Awww, well I used to have tetras in my goldfish tank when I was younger...but get this, my goldfish ATE them! He was huge! He just died this year at about 12 years old...... I am so eager to get some pics but this is the most skiddish fish that I`ve ever had. Keep checking back because I WILL manage to get a pic!


----------



## BlackberryBetta (Feb 6, 2011)

I think he started making a bubble nest! There are little groups of bubbles at the top of my tank. Right now He is just chillin` out at the bottom, is that okay.....He isn`t really moving around that much.


----------



## BlackberryBetta (Feb 6, 2011)

Here he is. I know that you can hardly make out the pic, but my camera was driving me up the wall and P.J. is the most unphotogenic fish ever! He is a light silvery blue with a white speckled mask. (The first image is a bubble nest that he made)


----------



## Thunderloon (Feb 6, 2011)

Neon, Cardinal, Glow Light, Black Neon (glow light), green fire tetra (bloodfin)

I've got all these including an albino neon in tank with Goat and none of them bother him. Generally the albinos are fine with one exception.

If an "albino" of these looks kinda like a pristella/xray type in shape, they will behave differently.

Now I DO have pristella in tank with sherbert, but only pristella.

I have several glow lights that are now 35mm in length. You can also have 24karat tetras if they are 24karat tetras.

Just about any of the small tetra who are listed as shoaling fish will be fine. In my tank they all line up across the bottom in a ragged formation and swim in the current at night, leaving goat access to the top 3/4 of the tank. Be aware that what you see for sale in stores are FRY and not fully grown. Neons, Bloodfins and other long lived tetra can get very very big.

Neons and Cardinals seem to like 8 to 10, Glow Lights seem to be 6 to 9 (includes black neons) and the green fires you can get away with two to five of before they become a threat to territory.

I'd not have more than six small tetra without a secondary or larger filter nor would I have more than five pristella type without the same.

Do NOT fully load a tank until it is well established with plants and stable filtration.

If you put in some of these small tetra and they start hovering around the glass or the corners, they need more company of their own. Neons are very accepting and I'd suggest using three neons and two glow lights.
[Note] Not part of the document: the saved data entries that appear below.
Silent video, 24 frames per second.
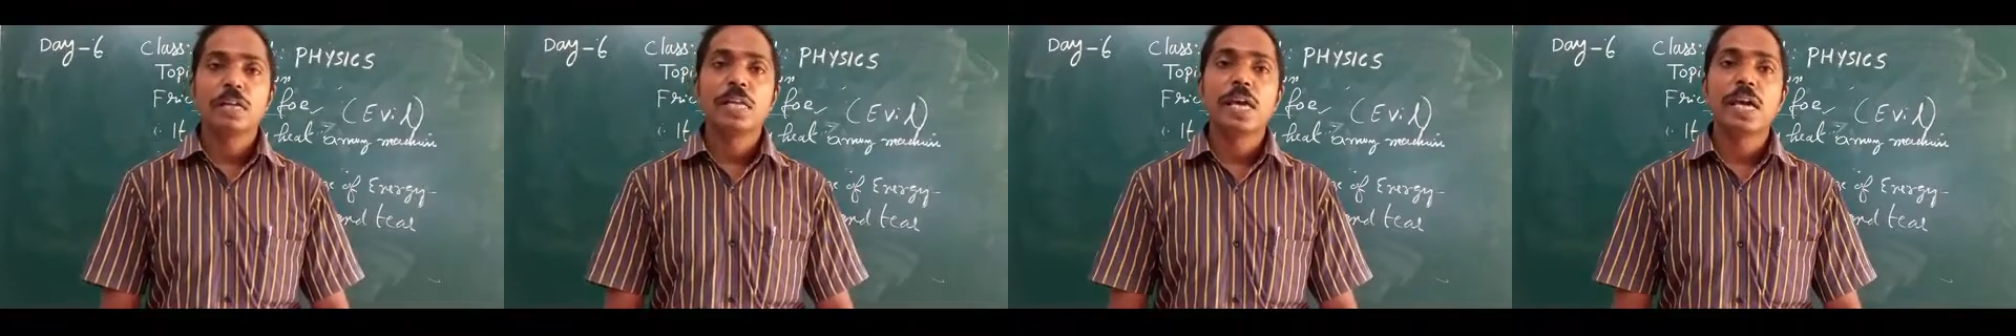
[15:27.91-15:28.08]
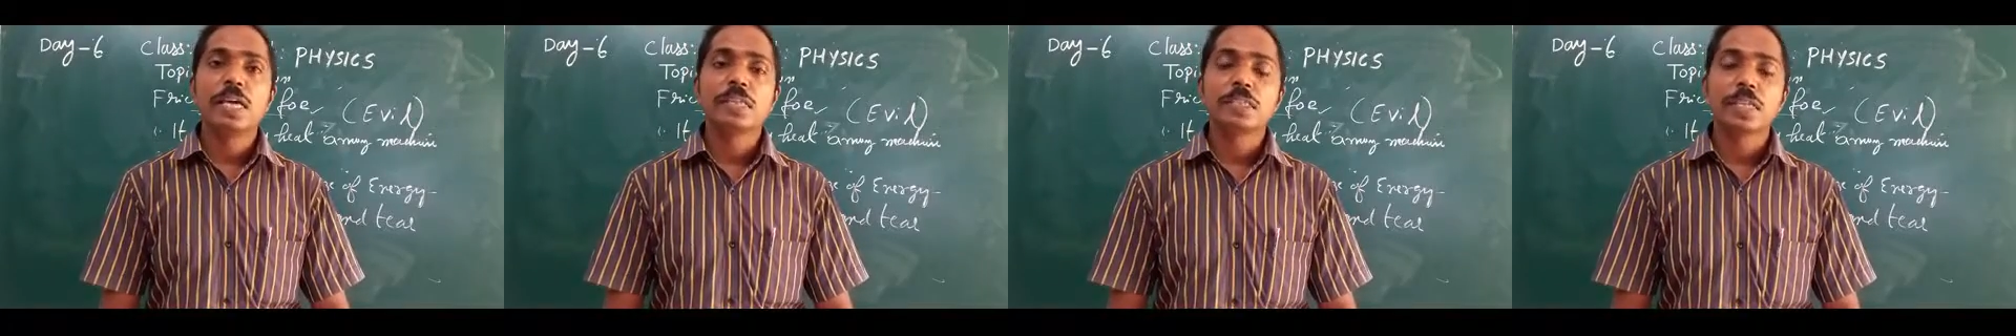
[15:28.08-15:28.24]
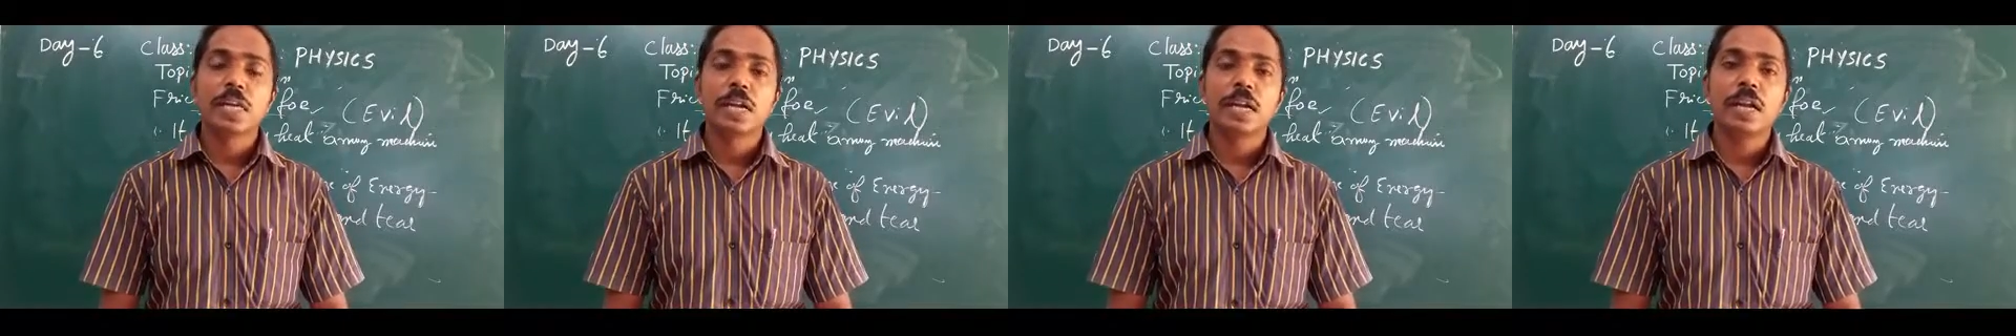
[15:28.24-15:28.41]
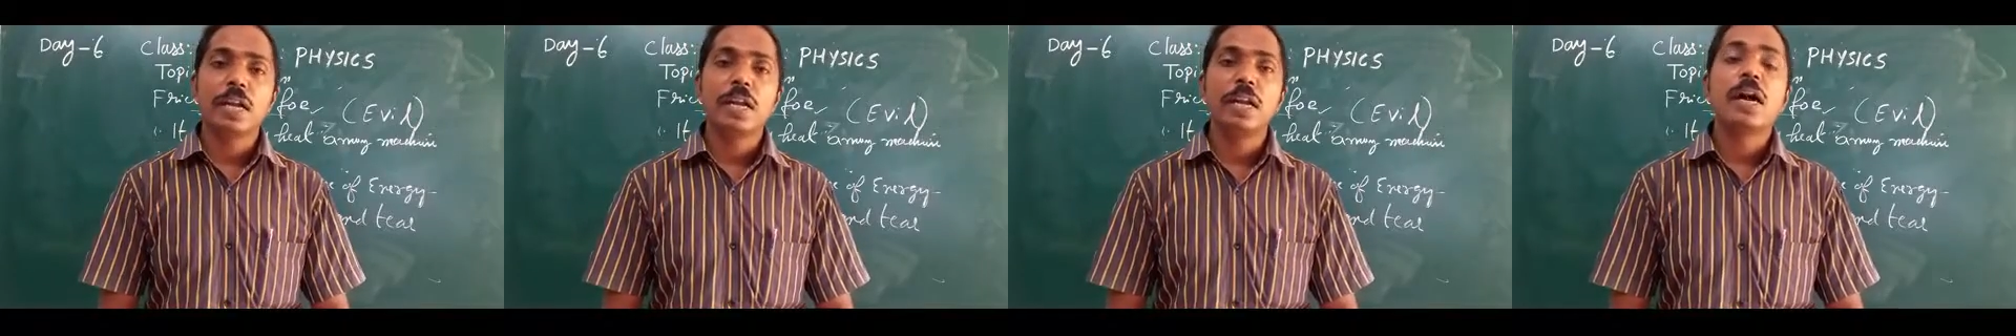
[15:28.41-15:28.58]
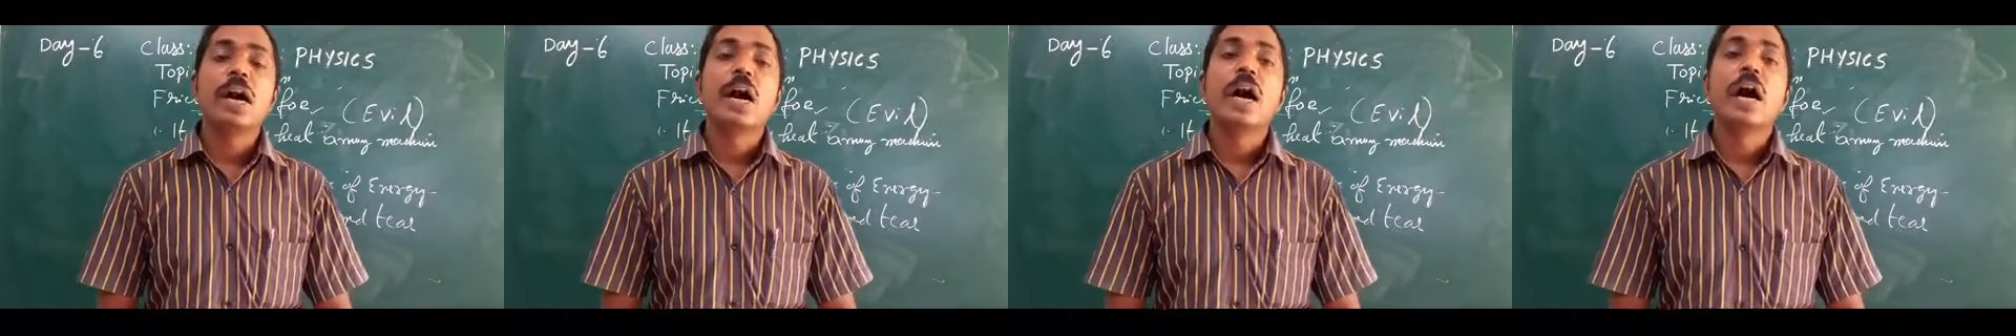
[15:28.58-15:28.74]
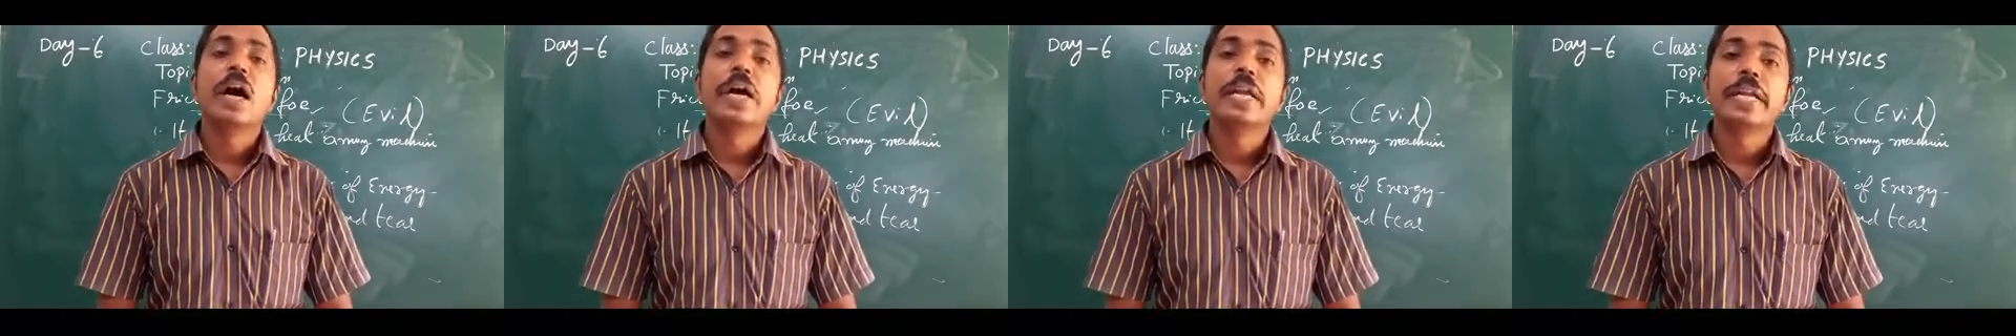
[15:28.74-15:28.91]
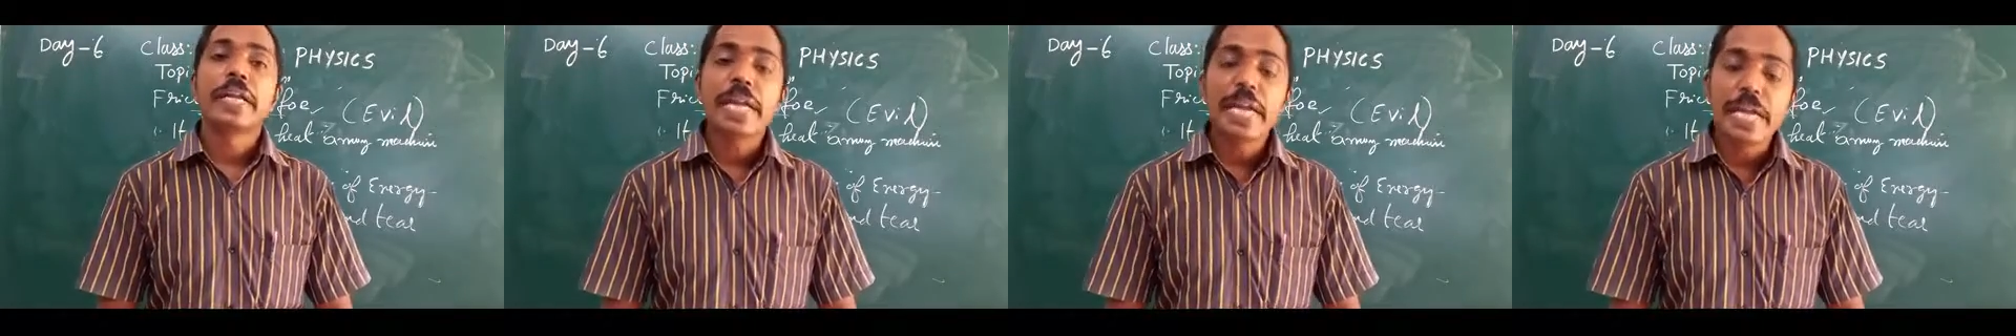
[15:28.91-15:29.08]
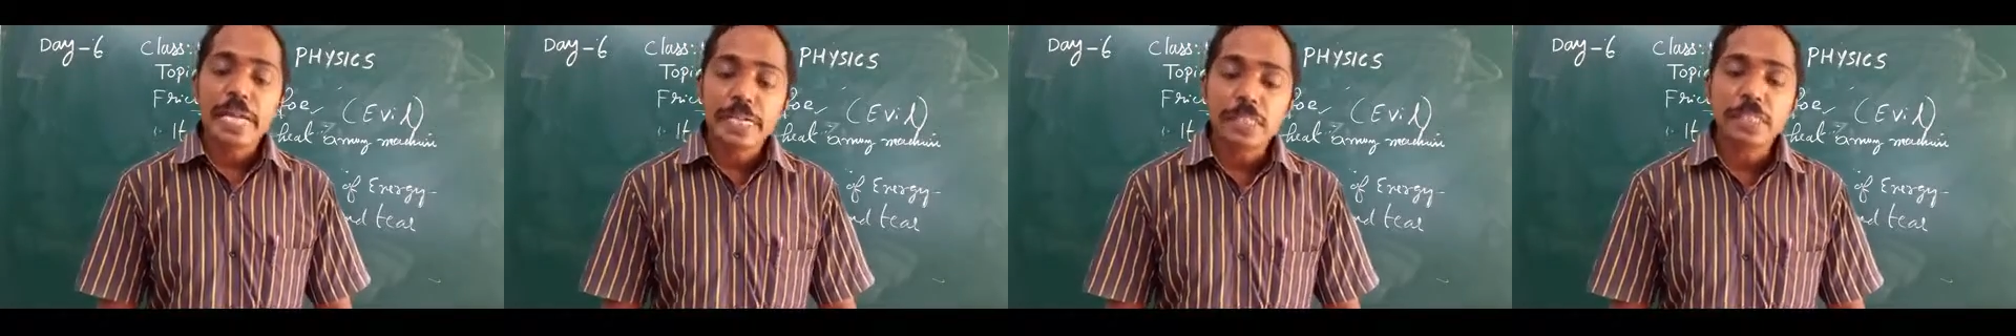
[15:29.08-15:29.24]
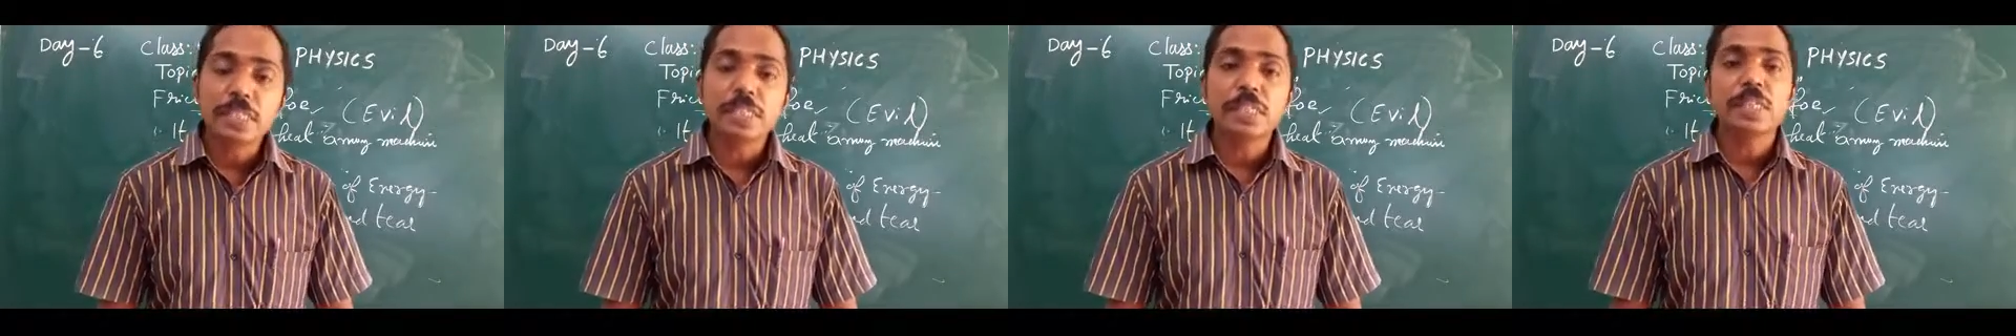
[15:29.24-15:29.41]
Dear children,
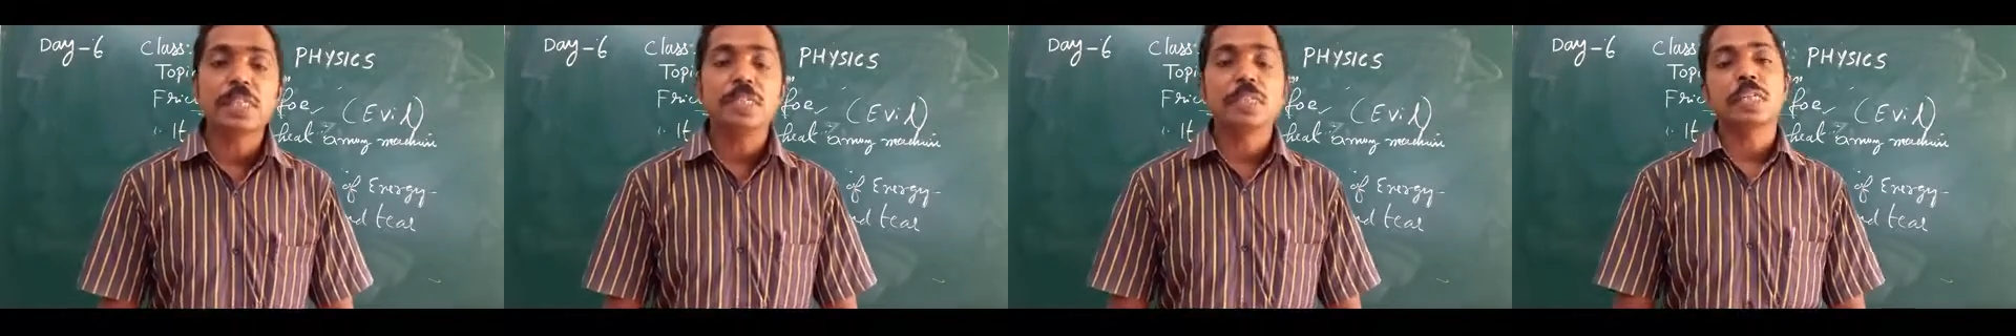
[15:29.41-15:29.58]
read the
The blacks seem to coexist with glow lights better than with neons.
A cardinal and a neon have slightly different body shapes and cardinals run the red line their whole bottom length.

You WILL get both sexes of fish, they scatter eggs so your betta will get live food from time to time.

Remember to treat each of these small fish as two inches right from the start, your betta is about two and a half inches.

You MUST have a fully established cycle before you add any fish other than a betta. If you don't you'll know within minutes because the tetra will all die. They're not only very sensitive to ammonia and nitrite but are also nitrite poisoned very easily. Special breeds like gold pristella are exceptionally sensitive.


----------



## BlackberryBetta (Feb 6, 2011)

Wow thanks, I was told to put in a betta to help with the cycle. I sm going to take in a water sample on monday and keep taking them in to see when I can get my tetras. Sorry for the bad pic quality again. Today he is very active and he actaully ate breakfast today so I will try again tonight.


----------